Is there a similar questionnaire for gender identity? What questions does it ask? What score means matched/mismatched/neutral?

The PND checking one that health visitors used to ask had 16-20 questions IIRc.

jennyorangeberry · 03/09/2015 18:16

Yes, as Yonic says. There is a social definition of what depression is. You can't self report that you have depression if you think depression is a blue bicycle stored in a shed. You have to be self reporting symptoms from the agreed current definition.

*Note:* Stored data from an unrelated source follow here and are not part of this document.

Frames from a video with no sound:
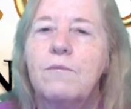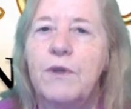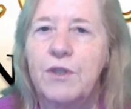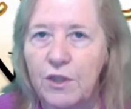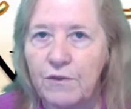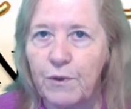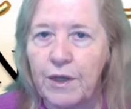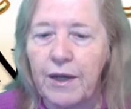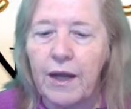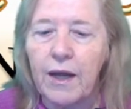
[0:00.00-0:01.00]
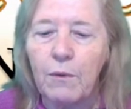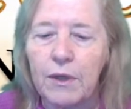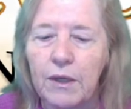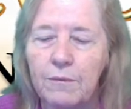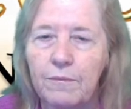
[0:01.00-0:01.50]
But just for today, I
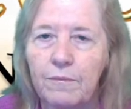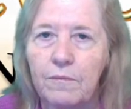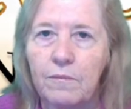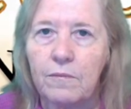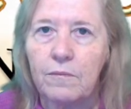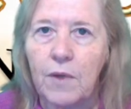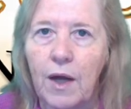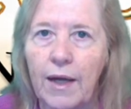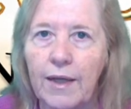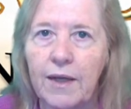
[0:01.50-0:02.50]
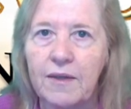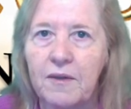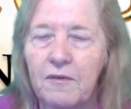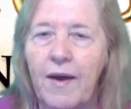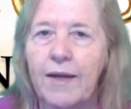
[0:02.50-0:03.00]
want to highlight the
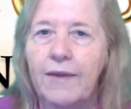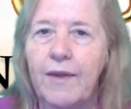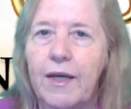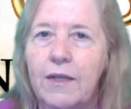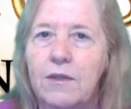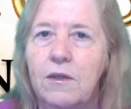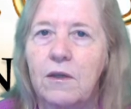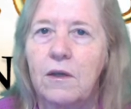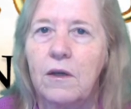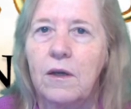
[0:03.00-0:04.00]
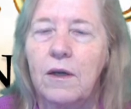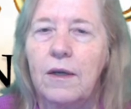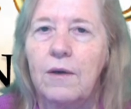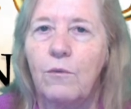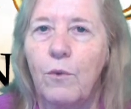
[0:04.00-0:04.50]
fact that
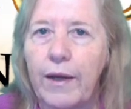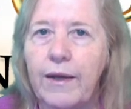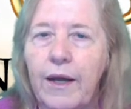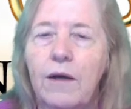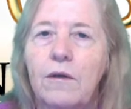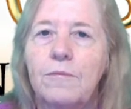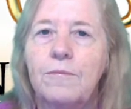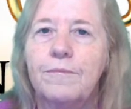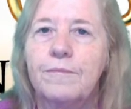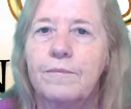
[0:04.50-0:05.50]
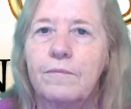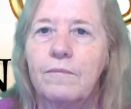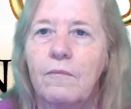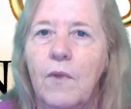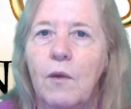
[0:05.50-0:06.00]
right now,
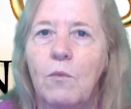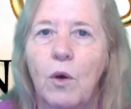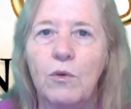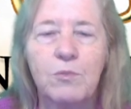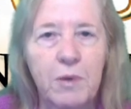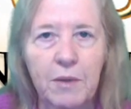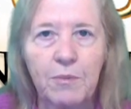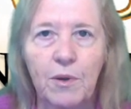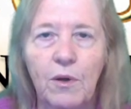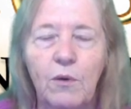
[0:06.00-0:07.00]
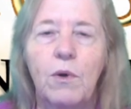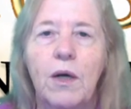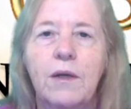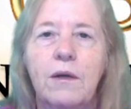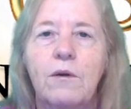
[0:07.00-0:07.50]
most people are
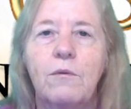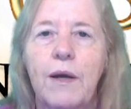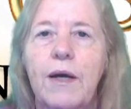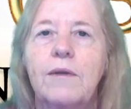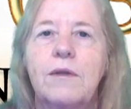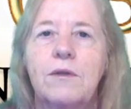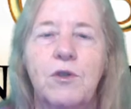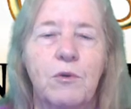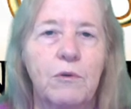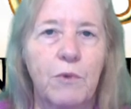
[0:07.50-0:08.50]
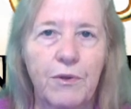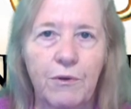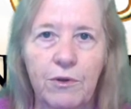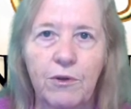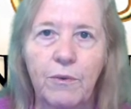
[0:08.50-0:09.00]
walking around and doing what they're
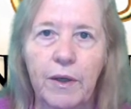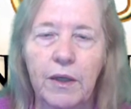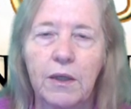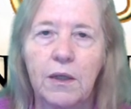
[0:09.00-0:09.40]
doing,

WhenSheWasBadSheWasHorrid · 03/09/2015 19:03

yonic

I have a sneaking suspicion its quite an in depth process.
Definitely harder to get hormones for sexual dysforia than to get antidepressants.

jennyorangeberry · 03/09/2015 19:14

A gender identity isn't the same thing as being diagnosed with sex dysphoria.

Having a gender identity is not a medical condition. Having sex dysphoria is a medical condition which requires diagnosis.